Meeting the power consumption demands of such data-centres is a major challenge. Not only does high power consumption incur significant engineering challenges to heat removal, it also decreases the reliability of a system, raises operating cost, and most importantly, increases the burden on our environment. Unfortunately, the power consumption of a system usually rises with increased computer performance; and demand for computing power will only intensify in the future. The challenge for computer engineers therefore, is to search for alternative system architectures that may deliver the never-ending demand for computer performance without significant increases in power consumption. So is investigating potential solutions to this problem, one of these is whether using FPGA’s or alternative computing devices can improve performance without leading to a substantial escalation in power.
Another focus of So’s research is on narrowing the knowledge gap between the theoretical aspects of computer engineering and the user.

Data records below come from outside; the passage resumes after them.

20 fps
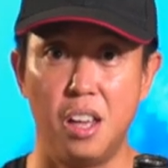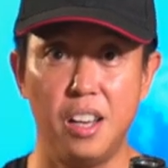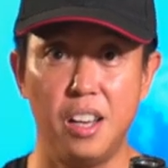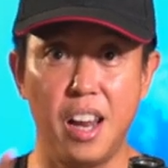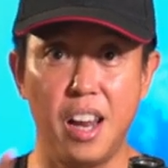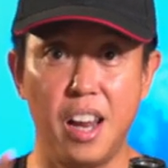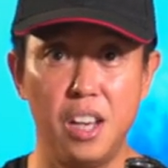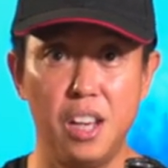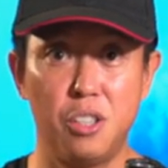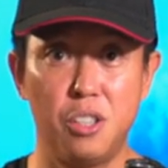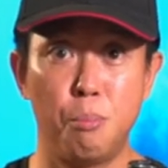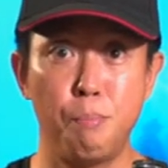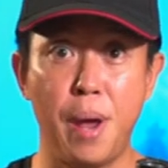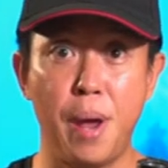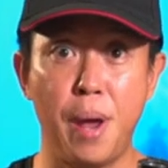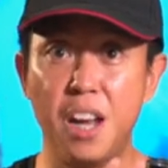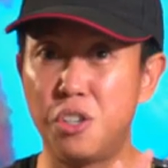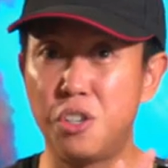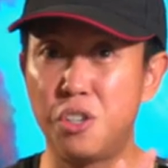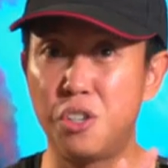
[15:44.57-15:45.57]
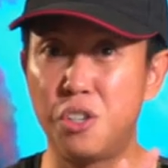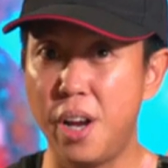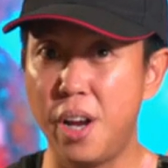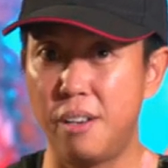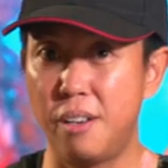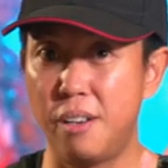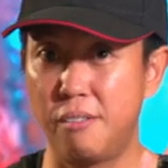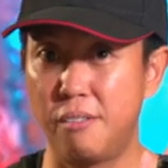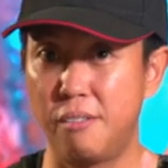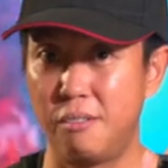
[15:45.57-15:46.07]
it has to
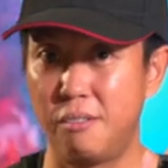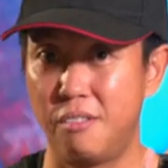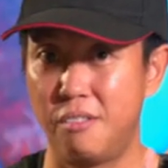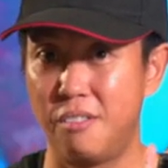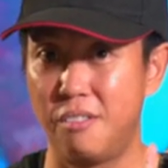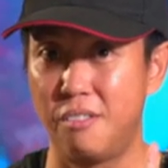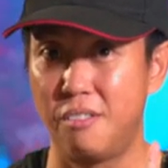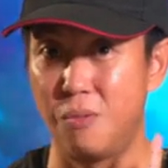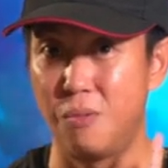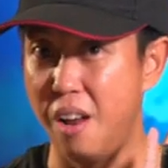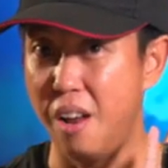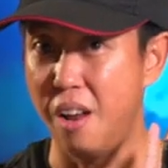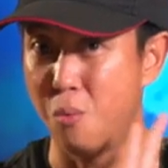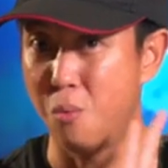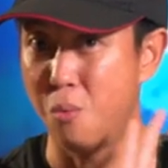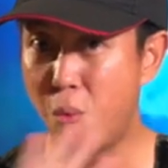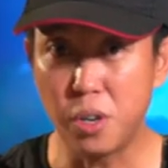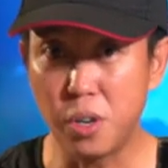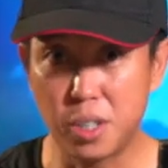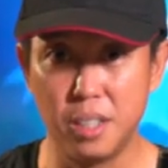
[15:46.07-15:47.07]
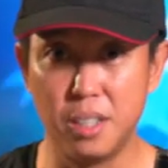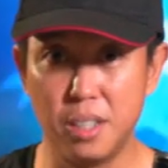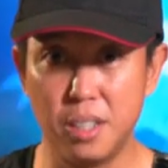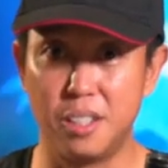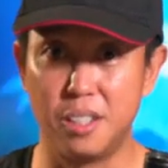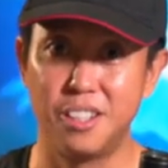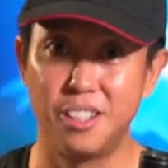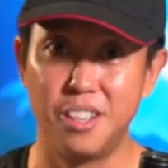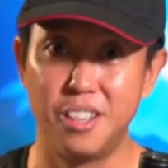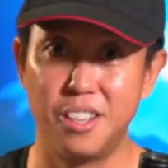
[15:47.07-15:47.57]
penetrate
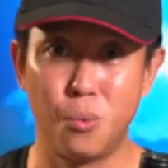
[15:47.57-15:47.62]
water.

One area that requires substantial computing power is medical imaging. So introduced his colleagues at the University of Hong Kong to the benefits of FPGAs and GPUs and collaborated with them to set up working systems to achieve the optimum level of performance required. By building collaborative networks like these, So seeks to transmit the theory into the practical domain, thereby bridging the gap and bringing people into “the beautiful world of reconfigurable computing”.

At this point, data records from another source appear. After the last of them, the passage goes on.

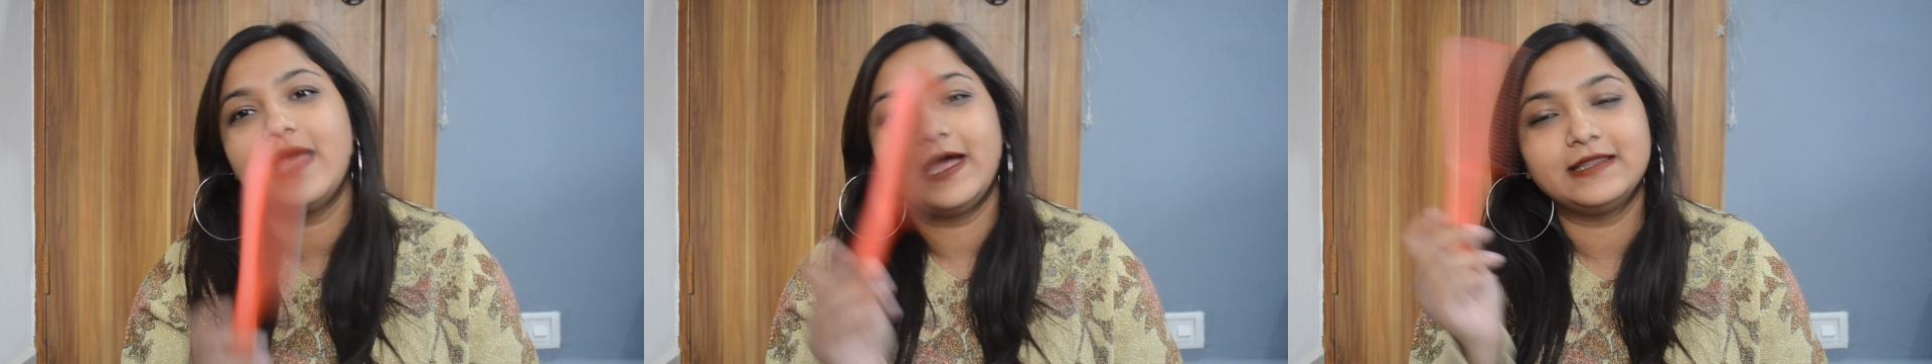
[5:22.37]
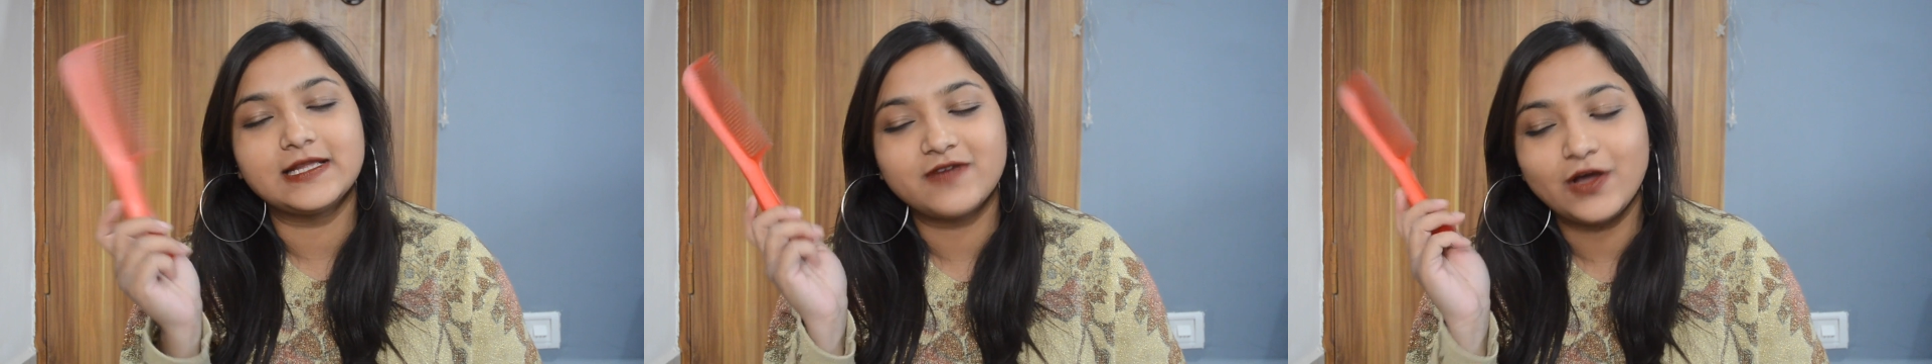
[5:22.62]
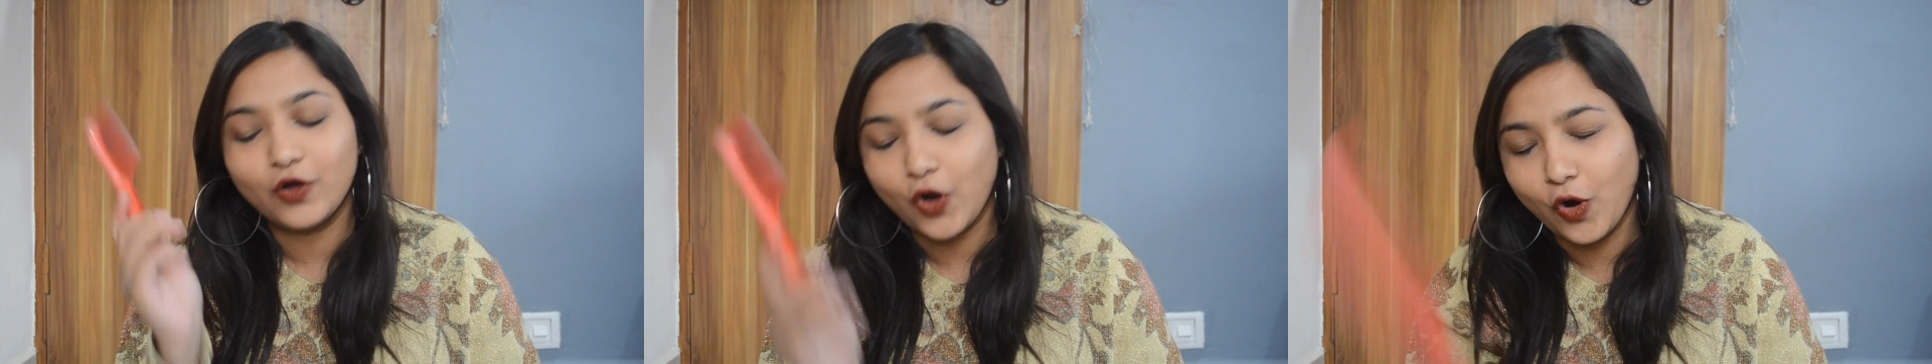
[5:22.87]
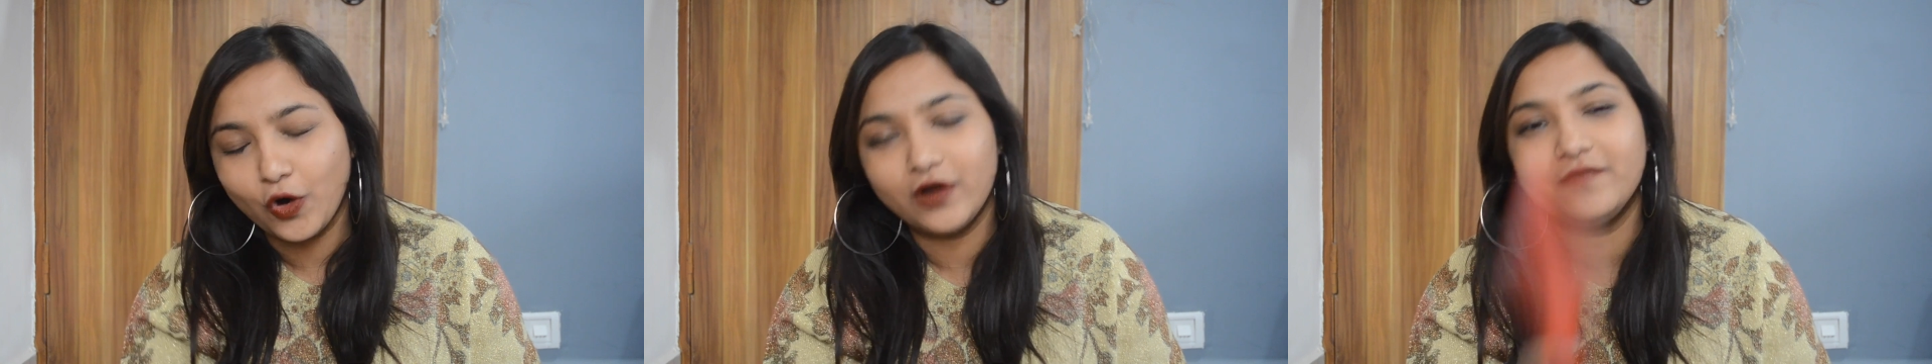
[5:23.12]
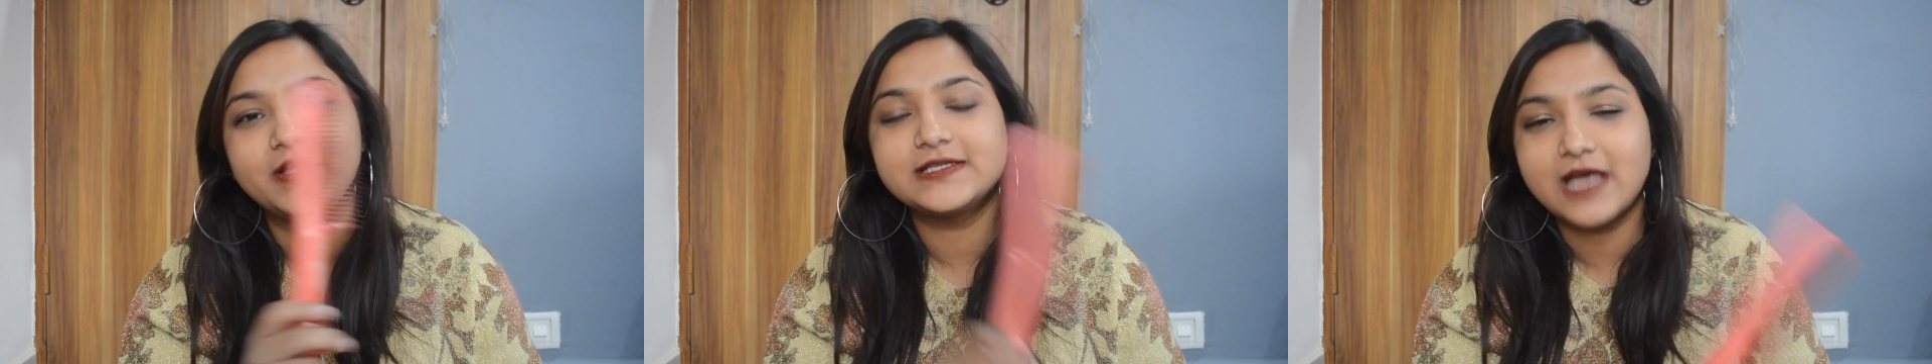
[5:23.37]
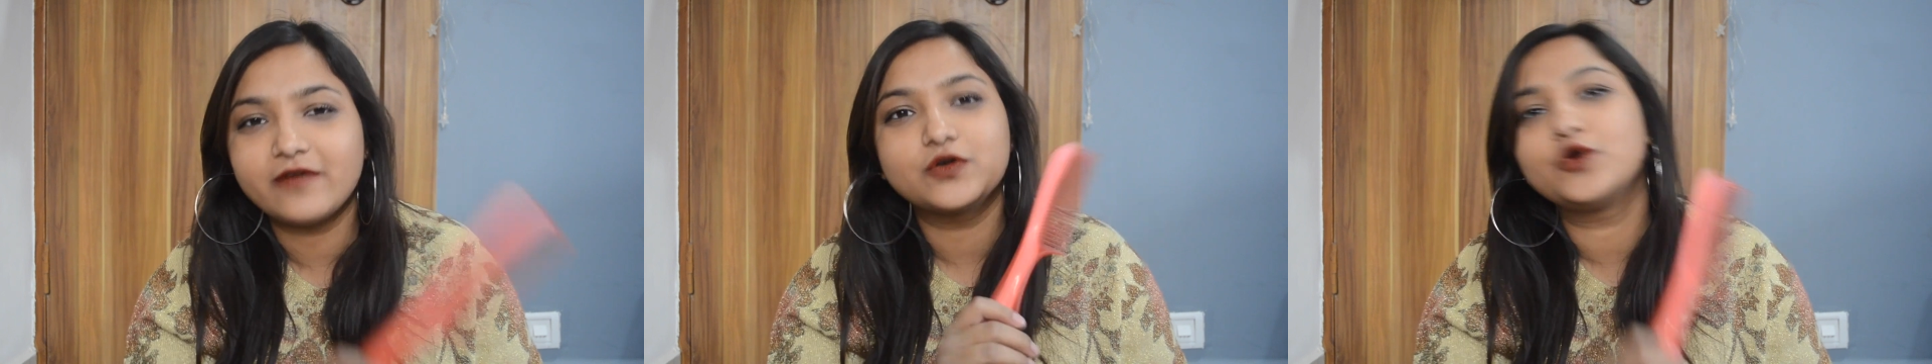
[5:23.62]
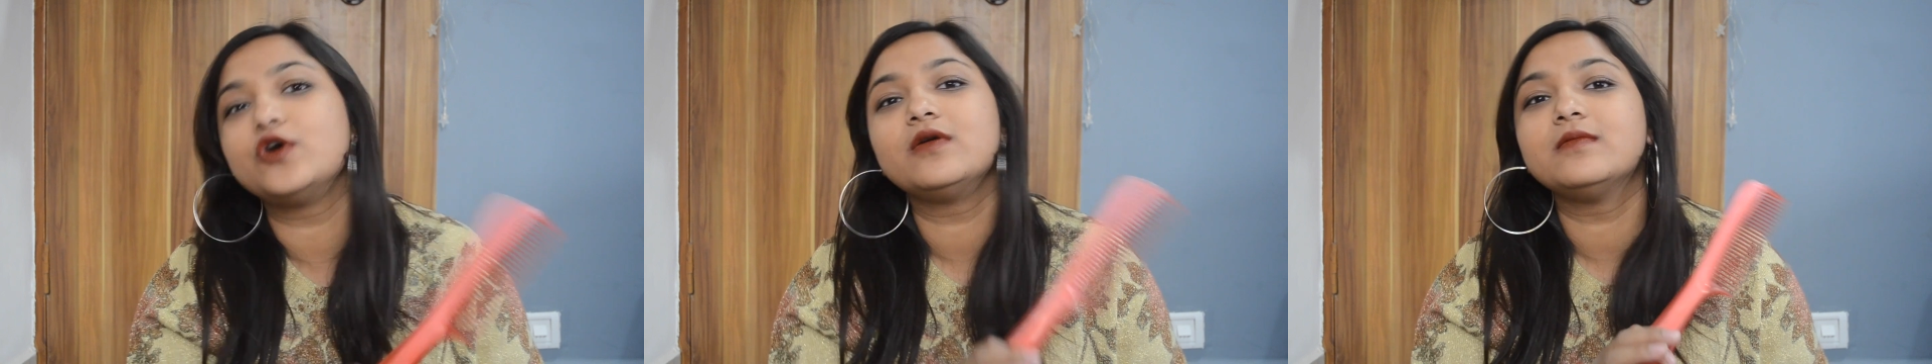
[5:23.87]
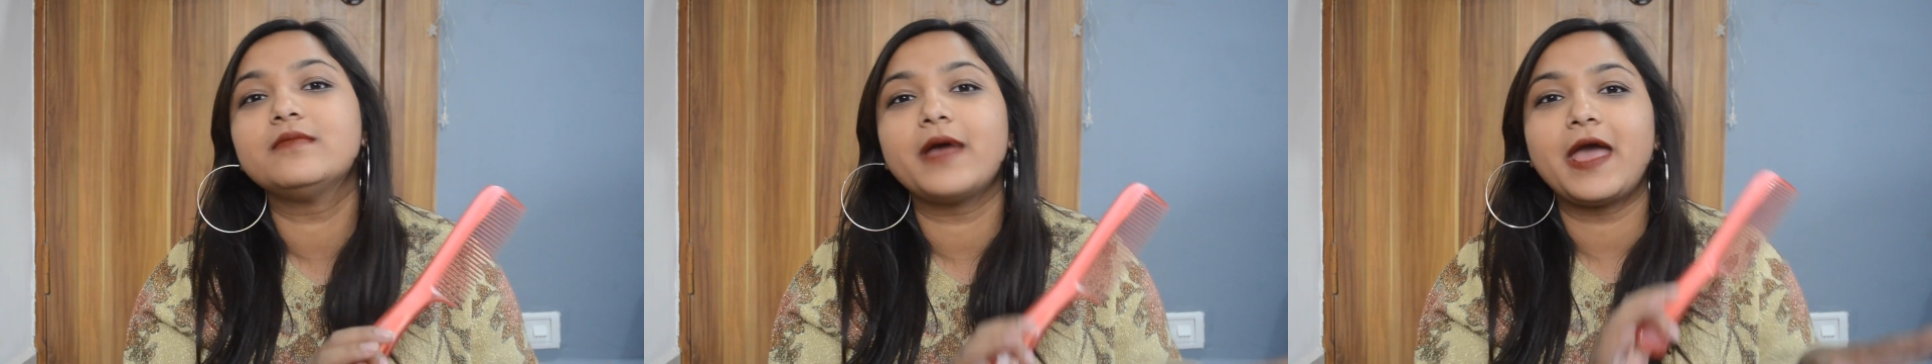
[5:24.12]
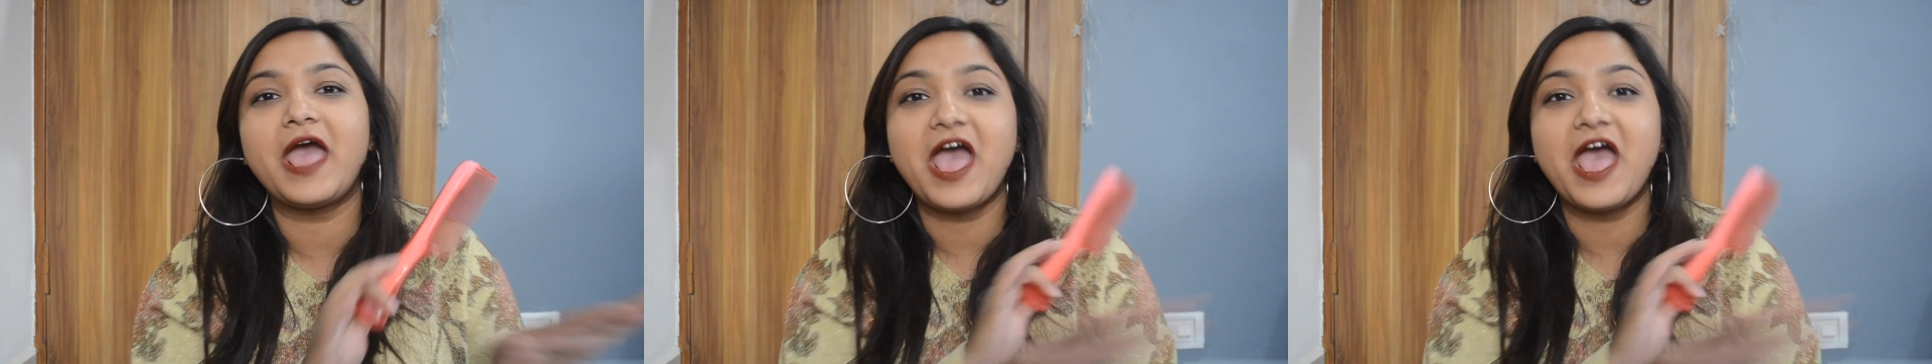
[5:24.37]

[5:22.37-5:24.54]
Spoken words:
and that's why I always have a comb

Hayden So obtained his B.S. in Electrical Engineering and Computer Sciences (1998), his M.S. (2000) and his PhD (2007) at the University of California, Berkeley. He joined the University of Hong Kong in 2007 where he is currently Assistant Professor. His research has appeared in publications such as ACM Transactions on Embedded Computing Systems (TECS), IEEE Micro, ACM Computer Architecture News, International Journal of Circuit Theory and Applications (IJCTA), and IEEE Transactions on Consumer Electronics.